- **ACTIVITY**
Make an exact copy of every entry, from the first line to the last.

Dataset entries
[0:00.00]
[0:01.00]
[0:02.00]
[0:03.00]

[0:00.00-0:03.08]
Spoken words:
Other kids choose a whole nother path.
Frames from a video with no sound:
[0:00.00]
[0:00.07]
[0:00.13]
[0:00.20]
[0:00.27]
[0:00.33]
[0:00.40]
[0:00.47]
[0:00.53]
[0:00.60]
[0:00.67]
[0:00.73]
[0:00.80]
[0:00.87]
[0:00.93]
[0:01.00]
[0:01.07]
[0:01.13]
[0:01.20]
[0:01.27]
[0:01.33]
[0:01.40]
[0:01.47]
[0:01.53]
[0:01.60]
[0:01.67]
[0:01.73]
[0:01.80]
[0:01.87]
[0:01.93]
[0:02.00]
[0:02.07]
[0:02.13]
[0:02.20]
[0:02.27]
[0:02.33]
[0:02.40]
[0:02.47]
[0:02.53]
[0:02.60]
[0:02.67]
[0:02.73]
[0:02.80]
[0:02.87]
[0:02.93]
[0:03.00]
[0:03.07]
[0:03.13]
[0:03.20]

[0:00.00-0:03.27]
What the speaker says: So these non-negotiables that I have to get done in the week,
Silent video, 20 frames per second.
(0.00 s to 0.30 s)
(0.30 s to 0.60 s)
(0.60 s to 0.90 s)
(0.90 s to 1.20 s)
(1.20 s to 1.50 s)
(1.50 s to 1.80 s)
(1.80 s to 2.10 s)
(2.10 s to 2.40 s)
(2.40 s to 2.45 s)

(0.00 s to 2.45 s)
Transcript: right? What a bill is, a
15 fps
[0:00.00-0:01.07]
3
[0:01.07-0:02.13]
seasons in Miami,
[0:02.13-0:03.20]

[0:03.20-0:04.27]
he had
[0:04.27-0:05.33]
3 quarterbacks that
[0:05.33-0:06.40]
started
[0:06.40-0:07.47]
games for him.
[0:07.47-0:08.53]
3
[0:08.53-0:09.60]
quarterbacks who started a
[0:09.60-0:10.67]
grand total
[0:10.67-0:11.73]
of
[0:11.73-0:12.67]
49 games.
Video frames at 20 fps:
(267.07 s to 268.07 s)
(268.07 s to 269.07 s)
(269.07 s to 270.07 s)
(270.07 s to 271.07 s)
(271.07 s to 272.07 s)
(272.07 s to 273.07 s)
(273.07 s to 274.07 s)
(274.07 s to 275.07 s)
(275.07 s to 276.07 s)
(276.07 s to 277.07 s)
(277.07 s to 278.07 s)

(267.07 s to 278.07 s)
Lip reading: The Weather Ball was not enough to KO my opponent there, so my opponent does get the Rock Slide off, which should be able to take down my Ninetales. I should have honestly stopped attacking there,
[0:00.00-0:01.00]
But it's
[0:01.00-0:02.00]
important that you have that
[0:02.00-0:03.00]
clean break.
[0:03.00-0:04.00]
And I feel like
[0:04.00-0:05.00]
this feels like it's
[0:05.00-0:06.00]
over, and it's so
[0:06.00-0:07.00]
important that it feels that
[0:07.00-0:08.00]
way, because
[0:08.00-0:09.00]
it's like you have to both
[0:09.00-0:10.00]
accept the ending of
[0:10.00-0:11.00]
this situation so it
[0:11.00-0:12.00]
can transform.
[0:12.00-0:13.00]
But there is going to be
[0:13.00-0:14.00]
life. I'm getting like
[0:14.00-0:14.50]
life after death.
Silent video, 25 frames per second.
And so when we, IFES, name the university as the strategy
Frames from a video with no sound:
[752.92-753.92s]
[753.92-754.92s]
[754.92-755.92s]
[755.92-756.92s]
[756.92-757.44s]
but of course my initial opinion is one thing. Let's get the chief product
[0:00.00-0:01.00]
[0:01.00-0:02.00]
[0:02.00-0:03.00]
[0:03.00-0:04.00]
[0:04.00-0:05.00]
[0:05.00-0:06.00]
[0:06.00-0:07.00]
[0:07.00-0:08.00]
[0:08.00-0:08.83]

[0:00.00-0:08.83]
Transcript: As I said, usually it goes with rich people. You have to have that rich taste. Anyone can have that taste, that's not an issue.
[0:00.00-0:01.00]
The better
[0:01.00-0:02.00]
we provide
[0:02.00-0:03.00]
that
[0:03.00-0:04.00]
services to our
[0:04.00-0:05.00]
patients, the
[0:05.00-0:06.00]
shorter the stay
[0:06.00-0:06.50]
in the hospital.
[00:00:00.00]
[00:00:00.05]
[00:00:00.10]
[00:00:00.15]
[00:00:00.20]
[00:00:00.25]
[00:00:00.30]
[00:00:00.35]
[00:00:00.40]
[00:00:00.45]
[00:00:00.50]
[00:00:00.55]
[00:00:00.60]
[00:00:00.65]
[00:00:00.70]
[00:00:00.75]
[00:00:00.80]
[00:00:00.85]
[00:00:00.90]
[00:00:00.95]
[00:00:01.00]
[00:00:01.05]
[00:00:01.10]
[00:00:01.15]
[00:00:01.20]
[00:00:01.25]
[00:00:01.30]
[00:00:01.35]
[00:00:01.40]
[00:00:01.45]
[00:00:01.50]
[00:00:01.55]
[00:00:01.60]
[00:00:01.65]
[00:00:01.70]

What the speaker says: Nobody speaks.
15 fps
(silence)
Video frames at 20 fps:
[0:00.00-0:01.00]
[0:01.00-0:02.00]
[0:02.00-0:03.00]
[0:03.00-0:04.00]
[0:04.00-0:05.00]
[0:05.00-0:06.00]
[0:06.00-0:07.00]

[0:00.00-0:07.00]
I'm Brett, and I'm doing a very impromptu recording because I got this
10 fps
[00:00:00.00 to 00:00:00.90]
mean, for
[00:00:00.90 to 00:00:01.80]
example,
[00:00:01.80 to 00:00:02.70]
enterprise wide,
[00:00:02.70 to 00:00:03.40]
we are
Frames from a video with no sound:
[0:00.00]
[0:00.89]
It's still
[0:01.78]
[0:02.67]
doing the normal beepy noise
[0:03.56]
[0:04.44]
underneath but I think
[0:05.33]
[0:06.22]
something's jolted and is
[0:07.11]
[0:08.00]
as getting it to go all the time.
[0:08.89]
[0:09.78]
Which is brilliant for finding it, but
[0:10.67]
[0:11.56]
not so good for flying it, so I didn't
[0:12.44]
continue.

- **OUTPUT FOR THIS TASK**
[0:00.00]
[0:01.00]
[0:02.00]
[0:03.00]

[0:00.00-0:03.08]
Spoken words:
Other kids choose a whole nother path.
Frames from a video with no sound:
[0:00.00]
[0:00.07]
[0:00.13]
[0:00.20]
[0:00.27]
[0:00.33]
[0:00.40]
[0:00.47]
[0:00.53]
[0:00.60]
[0:00.67]
[0:00.73]
[0:00.80]
[0:00.87]
[0:00.93]
[0:01.00]
[0:01.07]
[0:01.13]
[0:01.20]
[0:01.27]
[0:01.33]
[0:01.40]
[0:01.47]
[0:01.53]
[0:01.60]
[0:01.67]
[0:01.73]
[0:01.80]
[0:01.87]
[0:01.93]
[0:02.00]
[0:02.07]
[0:02.13]
[0:02.20]
[0:02.27]
[0:02.33]
[0:02.40]
[0:02.47]
[0:02.53]
[0:02.60]
[0:02.67]
[0:02.73]
[0:02.80]
[0:02.87]
[0:02.93]
[0:03.00]
[0:03.07]
[0:03.13]
[0:03.20]

[0:00.00-0:03.27]
What the speaker says: So these non-negotiables that I have to get done in the week,
Silent video, 20 frames per second.
(0.00 s to 0.30 s)
(0.30 s to 0.60 s)
(0.60 s to 0.90 s)
(0.90 s to 1.20 s)
(1.20 s to 1.50 s)
(1.50 s to 1.80 s)
(1.80 s to 2.10 s)
(2.10 s to 2.40 s)
(2.40 s to 2.45 s)

(0.00 s to 2.45 s)
Transcript: right? What a bill is, a
15 fps
[0:00.00-0:01.07]
3
[0:01.07-0:02.13]
seasons in Miami,
[0:02.13-0:03.20]

[0:03.20-0:04.27]
he had
[0:04.27-0:05.33]
3 quarterbacks that
[0:05.33-0:06.40]
started
[0:06.40-0:07.47]
games for him.
[0:07.47-0:08.53]
3
[0:08.53-0:09.60]
quarterbacks who started a
[0:09.60-0:10.67]
grand total
[0:10.67-0:11.73]
of
[0:11.73-0:12.67]
49 games.
Video frames at 20 fps:
(267.07 s to 268.07 s)
(268.07 s to 269.07 s)
(269.07 s to 270.07 s)
(270.07 s to 271.07 s)
(271.07 s to 272.07 s)
(272.07 s to 273.07 s)
(273.07 s to 274.07 s)
(274.07 s to 275.07 s)
(275.07 s to 276.07 s)
(276.07 s to 277.07 s)
(277.07 s to 278.07 s)

(267.07 s to 278.07 s)
Lip reading: The Weather Ball was not enough to KO my opponent there, so my opponent does get the Rock Slide off, which should be able to take down my Ninetales. I should have honestly stopped attacking there,
[0:00.00-0:01.00]
But it's
[0:01.00-0:02.00]
important that you have that
[0:02.00-0:03.00]
clean break.
[0:03.00-0:04.00]
And I feel like
[0:04.00-0:05.00]
this feels like it's
[0:05.00-0:06.00]
over, and it's so
[0:06.00-0:07.00]
important that it feels that
[0:07.00-0:08.00]
way, because
[0:08.00-0:09.00]
it's like you have to both
[0:09.00-0:10.00]
accept the ending of
[0:10.00-0:11.00]
this situation so it
[0:11.00-0:12.00]
can transform.
[0:12.00-0:13.00]
But there is going to be
[0:13.00-0:14.00]
life. I'm getting like
[0:14.00-0:14.50]
life after death.
Silent video, 25 frames per second.
And so when we, IFES, name the university as the strategy
Frames from a video with no sound:
[752.92-753.92s]
[753.92-754.92s]
[754.92-755.92s]
[755.92-756.92s]
[756.92-757.44s]
but of course my initial opinion is one thing. Let's get the chief product
[0:00.00-0:01.00]
[0:01.00-0:02.00]
[0:02.00-0:03.00]
[0:03.00-0:04.00]
[0:04.00-0:05.00]
[0:05.00-0:06.00]
[0:06.00-0:07.00]
[0:07.00-0:08.00]
[0:08.00-0:08.83]

[0:00.00-0:08.83]
Transcript: As I said, usually it goes with rich people. You have to have that rich taste. Anyone can have that taste, that's not an issue.
[0:00.00-0:01.00]
The better
[0:01.00-0:02.00]
we provide
[0:02.00-0:03.00]
that
[0:03.00-0:04.00]
services to our
[0:04.00-0:05.00]
patients, the
[0:05.00-0:06.00]
shorter the stay
[0:06.00-0:06.50]
in the hospital.
[00:00:00.00]
[00:00:00.05]
[00:00:00.10]
[00:00:00.15]
[00:00:00.20]
[00:00:00.25]
[00:00:00.30]
[00:00:00.35]
[00:00:00.40]
[00:00:00.45]
[00:00:00.50]
[00:00:00.55]
[00:00:00.60]
[00:00:00.65]
[00:00:00.70]
[00:00:00.75]
[00:00:00.80]
[00:00:00.85]
[00:00:00.90]
[00:00:00.95]
[00:00:01.00]
[00:00:01.05]
[00:00:01.10]
[00:00:01.15]
[00:00:01.20]
[00:00:01.25]
[00:00:01.30]
[00:00:01.35]
[00:00:01.40]
[00:00:01.45]
[00:00:01.50]
[00:00:01.55]
[00:00:01.60]
[00:00:01.65]
[00:00:01.70]

What the speaker says: Nobody speaks.
15 fps
(silence)
Video frames at 20 fps:
[0:00.00-0:01.00]
[0:01.00-0:02.00]
[0:02.00-0:03.00]
[0:03.00-0:04.00]
[0:04.00-0:05.00]
[0:05.00-0:06.00]
[0:06.00-0:07.00]

[0:00.00-0:07.00]
I'm Brett, and I'm doing a very impromptu recording because I got this
10 fps
[00:00:00.00 to 00:00:00.90]
mean, for
[00:00:00.90 to 00:00:01.80]
example,
[00:00:01.80 to 00:00:02.70]
enterprise wide,
[00:00:02.70 to 00:00:03.40]
we are
Frames from a video with no sound:
[0:00.00]
[0:00.89]
It's still
[0:01.78]
[0:02.67]
doing the normal beepy noise
[0:03.56]
[0:04.44]
underneath but I think
[0:05.33]
[0:06.22]
something's jolted and is
[0:07.11]
[0:08.00]
as getting it to go all the time.
[0:08.89]
[0:09.78]
Which is brilliant for finding it, but
[0:10.67]
[0:11.56]
not so good for flying it, so I didn't
[0:12.44]
continue.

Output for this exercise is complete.